Seriously, I hate spending that much time getting invested in a book only to have it make NO SENSE at the end. If you have thoughts--even if that thought is that I clearly am illiterate, and the book made total and absolute logical sense throughout--feel free to drop me a note at ihavethings at gmail dot com. (I think there's an email link over there in the sidebar, actually. But just in case not...) I need to talk about this one with someone.

Second: I should have admitted above that I almost always hate book endings. It's so hard not to disappoint me by wrapping up a story that I'm invested in. I'm trying to think of books whose endings really worked for me, but I'm coming up blank. Anyone? Any suggestions?

Third: I also recently finished Joshua Ferris's The Unnamed. That ending, while not one I'd call out as superlative, didn't disappoint. I actually thought it was a kickass book, to be honest. Well, a kickass book with some pretty big holes in its plot. I mean, the relationship with the daughter? Could that have possibly been less well developed? (Except for the Buffy scenes. Those made me smile.) And, um, what was that whole murder subplot about? But the relationship between Tim and Jane felt so real, in the midst of such an unreal situation, that it didn't really bother me.

Plus, I have a special weakness for Crazy Walking People. And Tim? Pretty much defines that.

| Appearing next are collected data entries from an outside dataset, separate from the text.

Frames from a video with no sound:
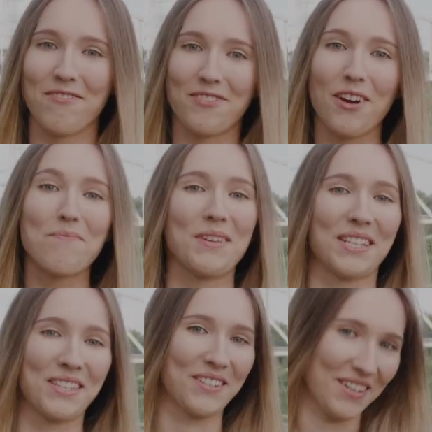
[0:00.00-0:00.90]

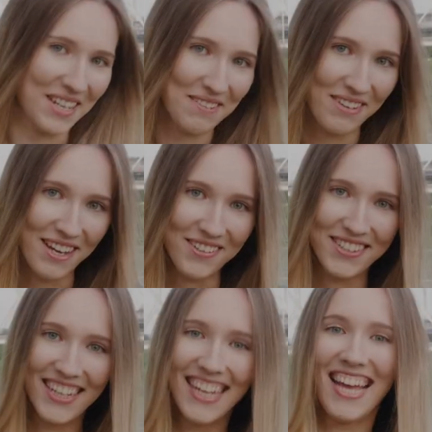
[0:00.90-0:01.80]
topics to talk about.
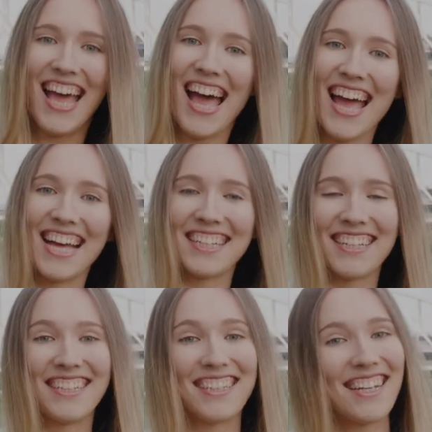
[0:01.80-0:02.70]
And
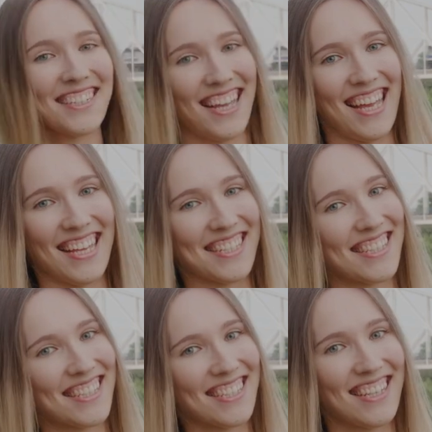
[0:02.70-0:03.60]
in that
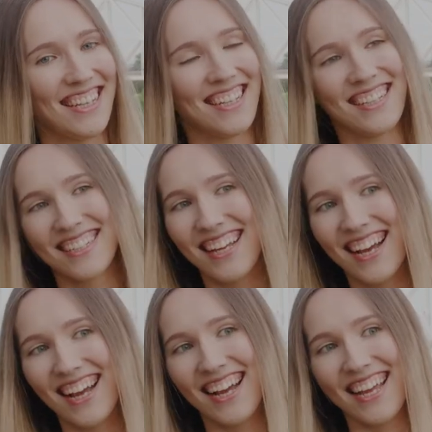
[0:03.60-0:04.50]
case,
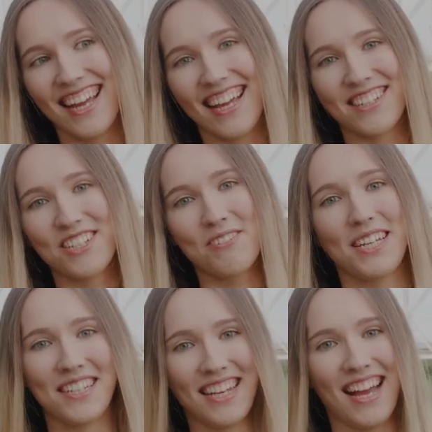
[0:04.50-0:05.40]
I had no
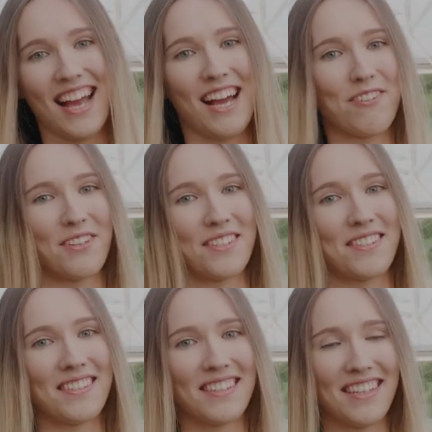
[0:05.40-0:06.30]
idea how it
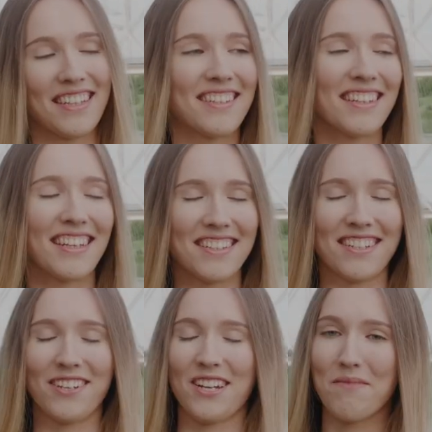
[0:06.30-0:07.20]
is
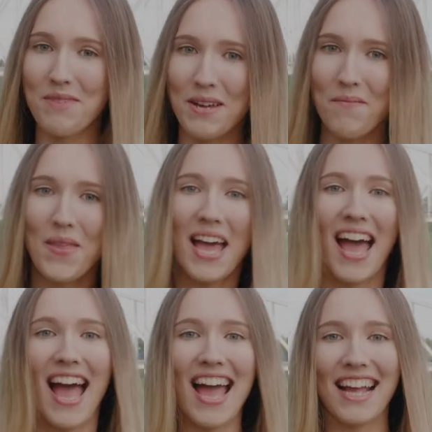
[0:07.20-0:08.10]
gonna be.
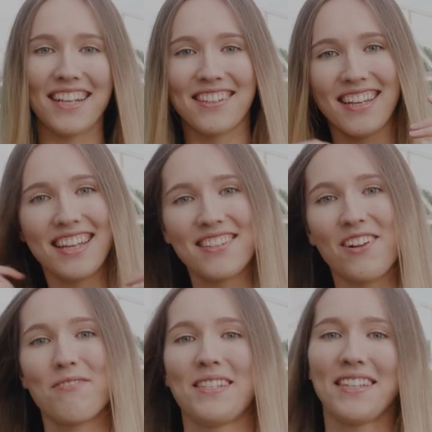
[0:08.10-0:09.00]
And it's
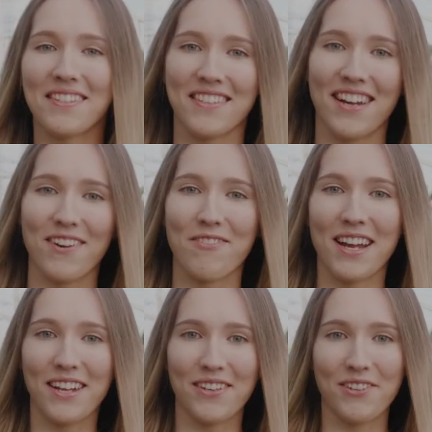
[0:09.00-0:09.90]
always easier
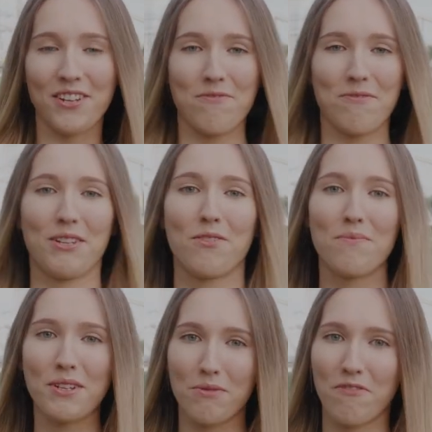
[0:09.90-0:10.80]
when you
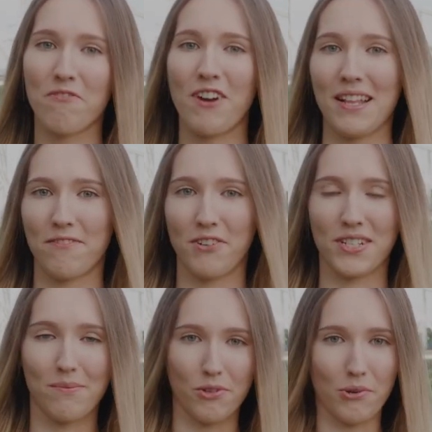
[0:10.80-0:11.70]
meet with friends. For
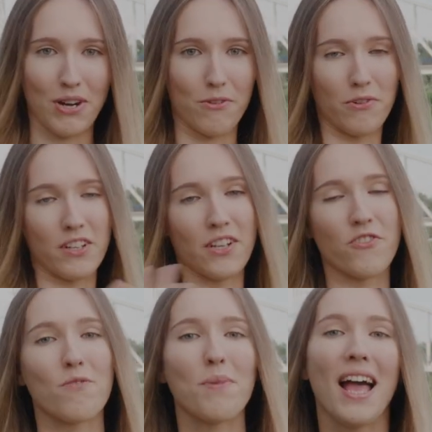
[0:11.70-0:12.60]
example, you are in a
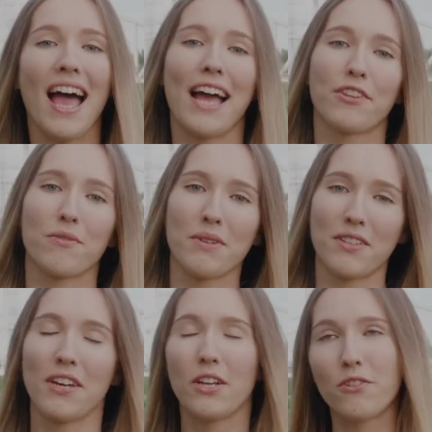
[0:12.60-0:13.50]
group and you
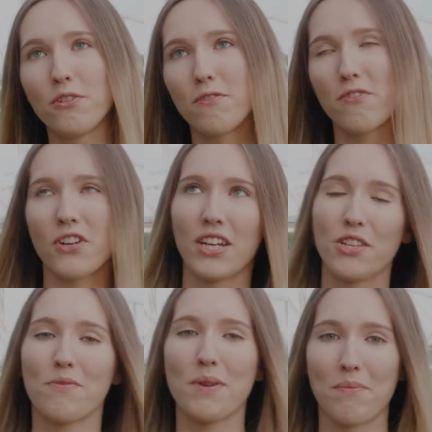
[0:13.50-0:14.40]
meet 2 or 3
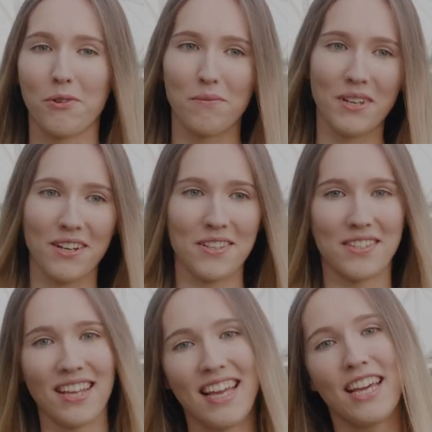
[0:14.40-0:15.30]
new people
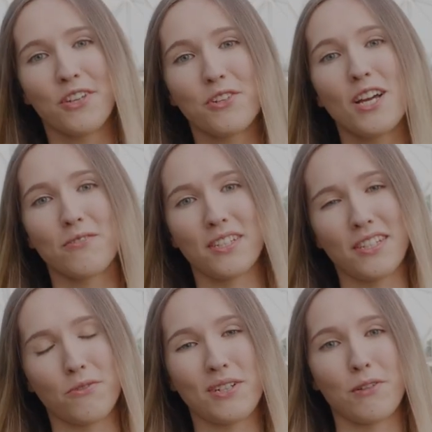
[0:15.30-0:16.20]
because you know that
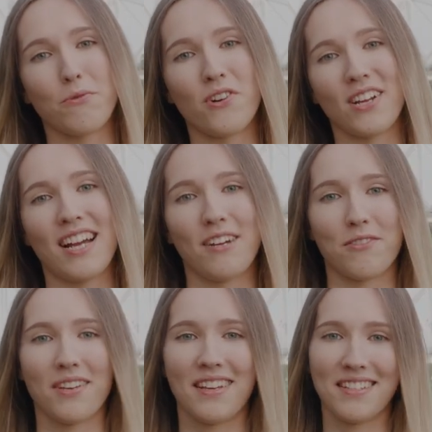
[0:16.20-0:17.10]
it will work
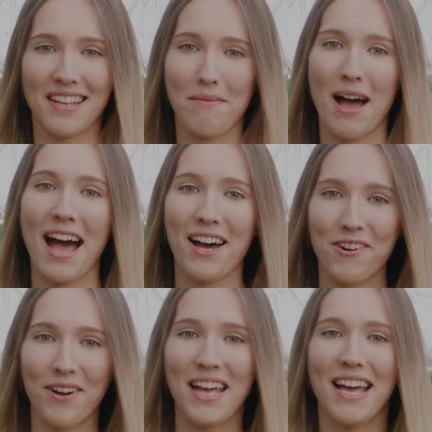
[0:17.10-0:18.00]
out
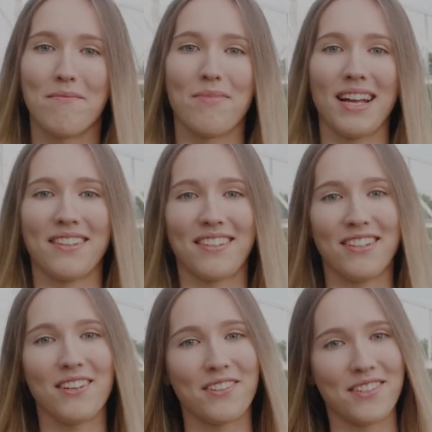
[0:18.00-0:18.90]
somehow, but
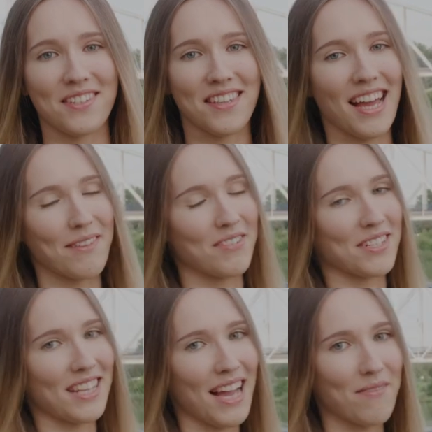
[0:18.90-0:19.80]
not this time. This
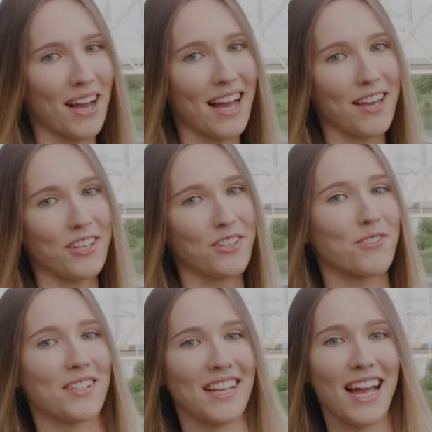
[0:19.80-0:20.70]
time I knew
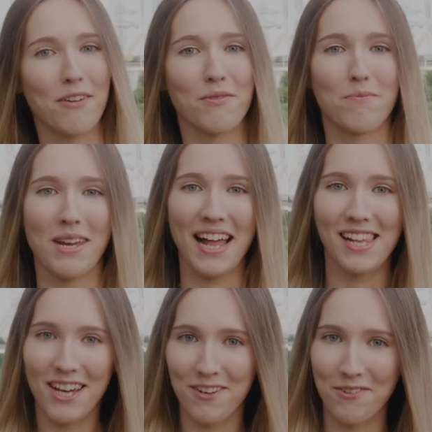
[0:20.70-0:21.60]
that I will be
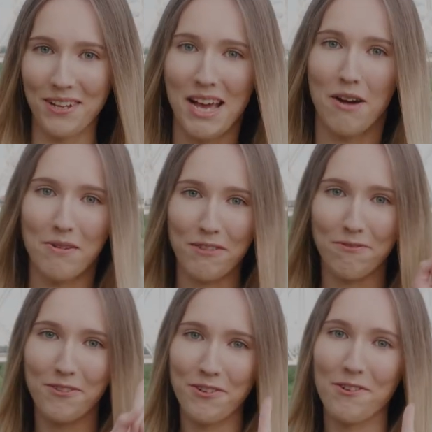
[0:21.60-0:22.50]
alone
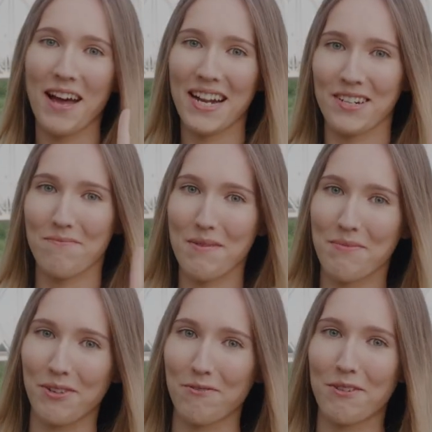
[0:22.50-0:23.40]
with 2 other
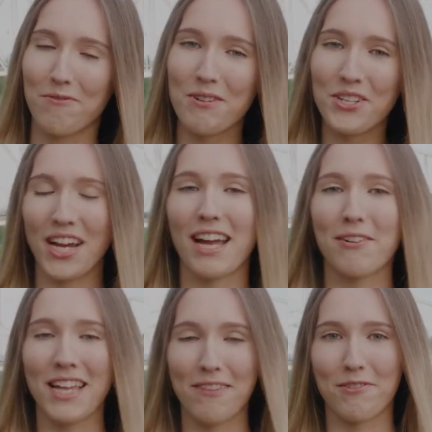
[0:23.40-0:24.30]
people with which I
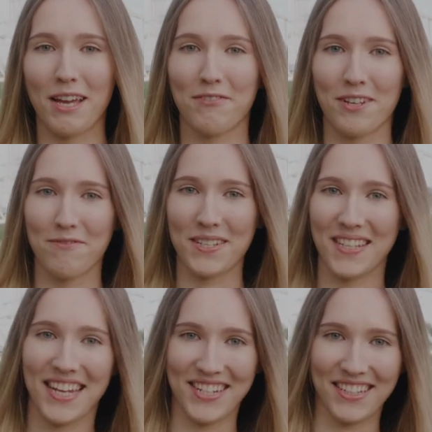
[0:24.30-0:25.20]
will have to have
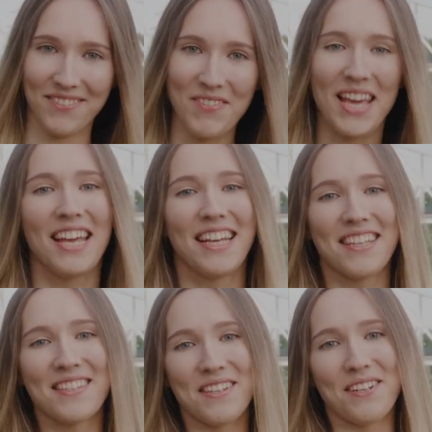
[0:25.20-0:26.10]
conversation.
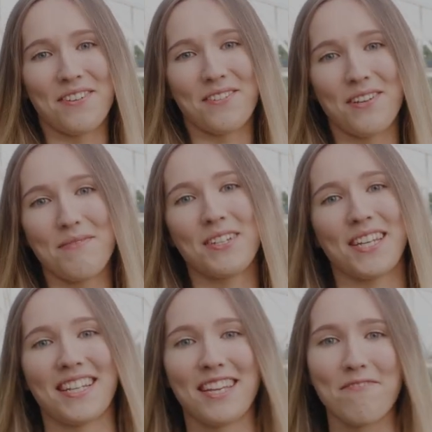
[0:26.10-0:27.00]
So
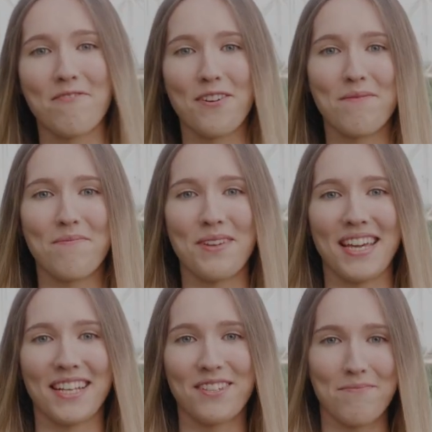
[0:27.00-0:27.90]
immediately from
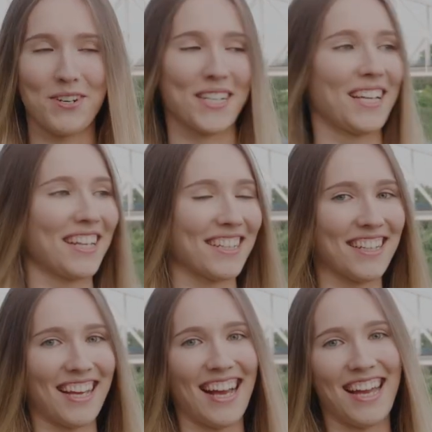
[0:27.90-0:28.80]
being super
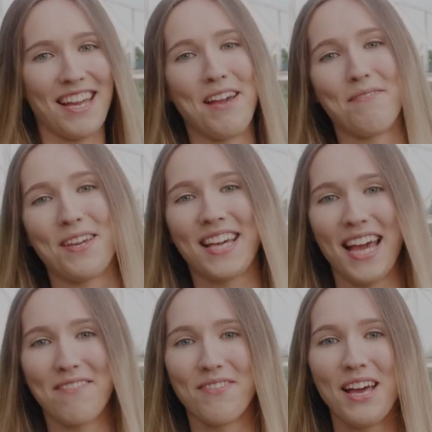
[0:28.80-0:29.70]
excited, I
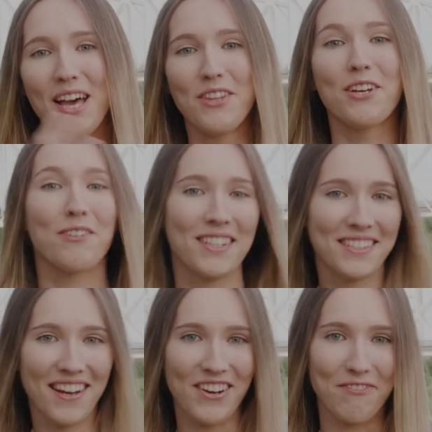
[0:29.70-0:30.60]
became totally
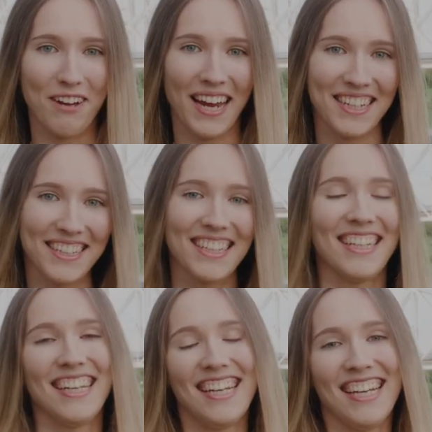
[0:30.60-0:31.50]
terrified.
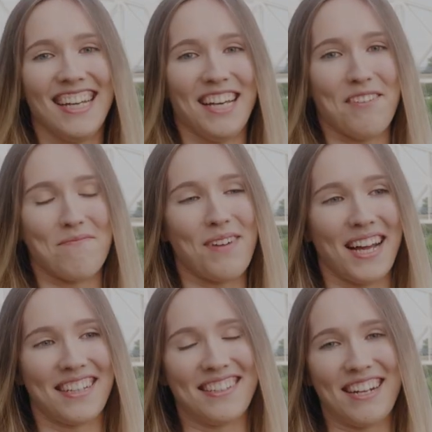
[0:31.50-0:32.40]

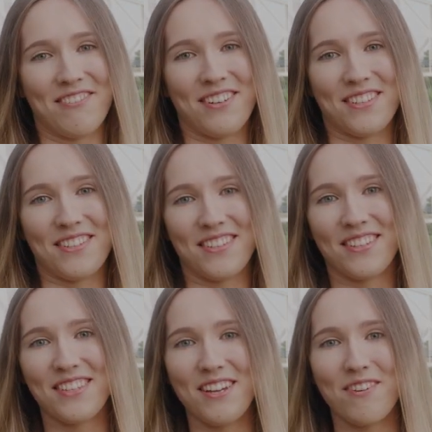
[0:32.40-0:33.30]
But there
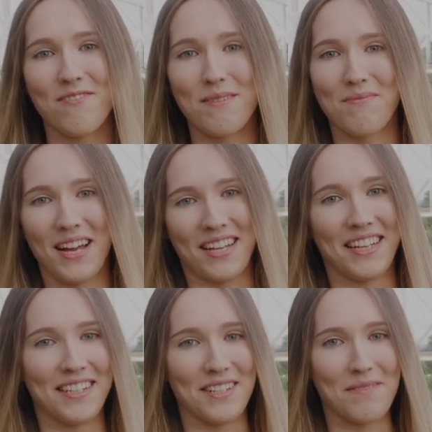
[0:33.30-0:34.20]
was no way back
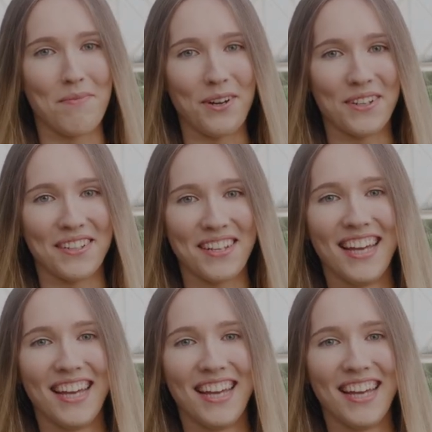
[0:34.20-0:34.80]
in this point.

Fourth: Have I mentioned that I've started reading these obscure little books about a young wizard? A series about a boy named Harry Potter, and his exploits at school? (Yep, that's me on the cutting edge of literature. Next, I think I'm going to check out this hot young writer I've heard about...Charles, oh, Dickens, I think his name is...) I've been listening to the audiobooks, actually; each time I finish one, we have a family movie night to watch that movie. My goal is to try to get through the last two before Part One of the seventh book comes out in the theaters; I'm a stickler about that sort of thing. Now that I'm done with Her Fearful Symmetry, Half-Blood Prince is up next. Problem is, I more-or-less know what happens in the books; or, at least, I know the major plot points. In other words, I know who dies. And if I thought Order of the Phoenix was difficult to get through as a result of my Sirius love...This one's gonna hurt.

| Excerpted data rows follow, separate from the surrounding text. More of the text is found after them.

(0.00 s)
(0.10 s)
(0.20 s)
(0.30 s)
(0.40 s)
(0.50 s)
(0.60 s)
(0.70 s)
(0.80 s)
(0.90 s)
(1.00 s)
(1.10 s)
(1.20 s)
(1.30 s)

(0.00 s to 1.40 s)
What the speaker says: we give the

It amazes me--truly amazes me--that I'm enjoying these this much. It amazes me even more that I'm willing to admit it out loud. (My book snobbiness is as much a part of me as my penchant for thrift-store clothes shopping. If you don't know that about me, you don't know me. I'm not proud of it; it just is.)

Fifth: What should I read next? I have a book list that is literally hundreds of books long; I'll never get through them all. Which is why I need suggestions of MORE books from you guys. (If you're a reader, you understand.)

And no, no matter what you say, I'm not reading Twilight.